> **DIRECTIONS FOR THIS TASK**
Please produce an exact transcription of the lines from the one containing "[0:03.00-0:04.00]" through the last line of the entries, leaving out every picture.

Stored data
▬▬▬▬▬▬

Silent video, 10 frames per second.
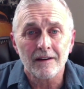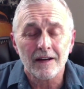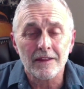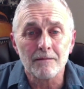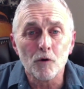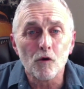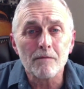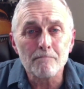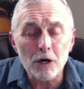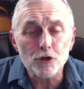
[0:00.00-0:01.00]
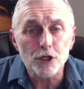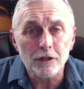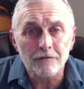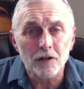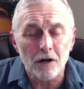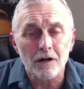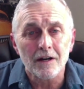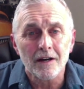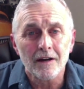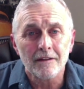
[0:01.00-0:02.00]
And the more emotion you've got,
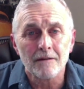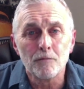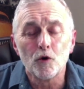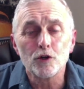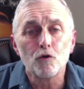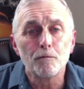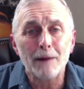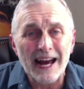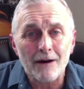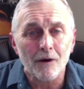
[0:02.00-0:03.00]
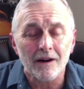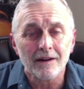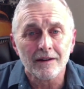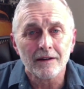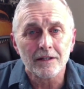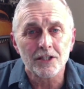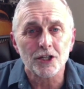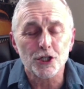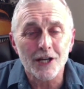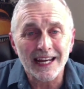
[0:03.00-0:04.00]
the more your power to
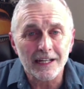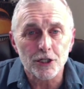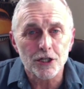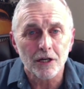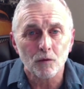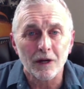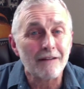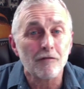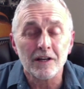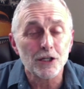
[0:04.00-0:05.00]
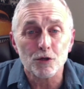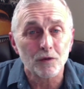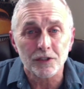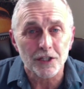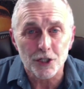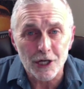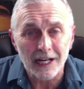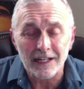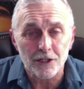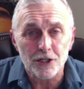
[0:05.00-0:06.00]
change whatever it is you want to
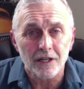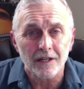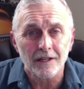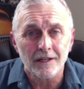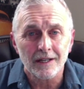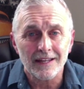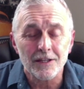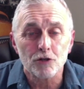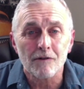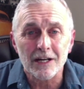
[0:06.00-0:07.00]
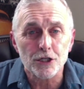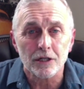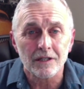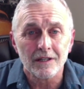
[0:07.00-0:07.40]
change in the direction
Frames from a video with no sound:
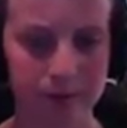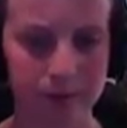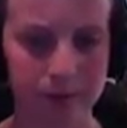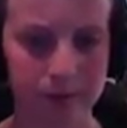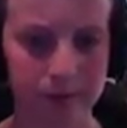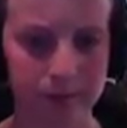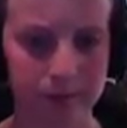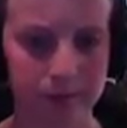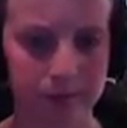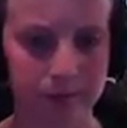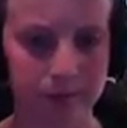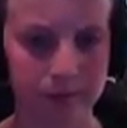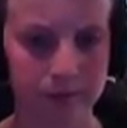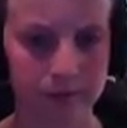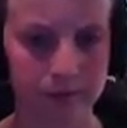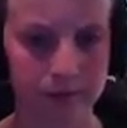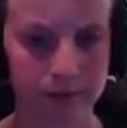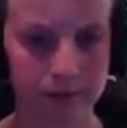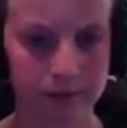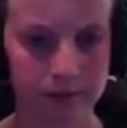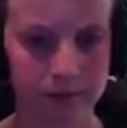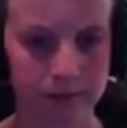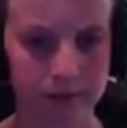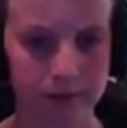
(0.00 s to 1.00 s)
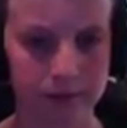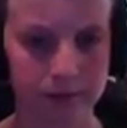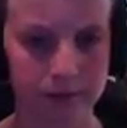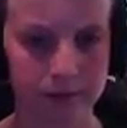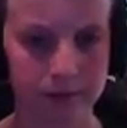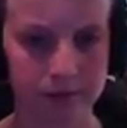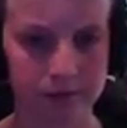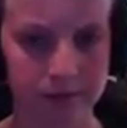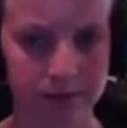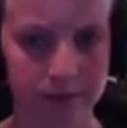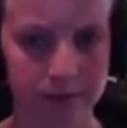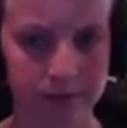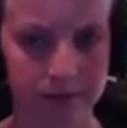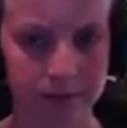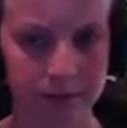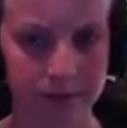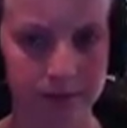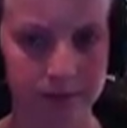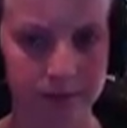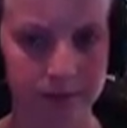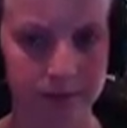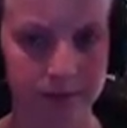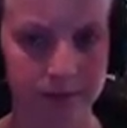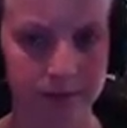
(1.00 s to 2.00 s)

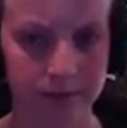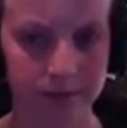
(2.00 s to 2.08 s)
Nobody speaks.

▬▬▬▬▬▬

> **ANSWER AREA**
[0:03.00-0:04.00]
the more your power to
[0:04.00-0:05.00]
[0:05.00-0:06.00]
change whatever it is you want to
[0:06.00-0:07.00]
[0:07.00-0:07.40]
change in the direction
Frames from a video with no sound:
(0.00 s to 1.00 s)
(1.00 s to 2.00 s)

(2.00 s to 2.08 s)
Nobody speaks.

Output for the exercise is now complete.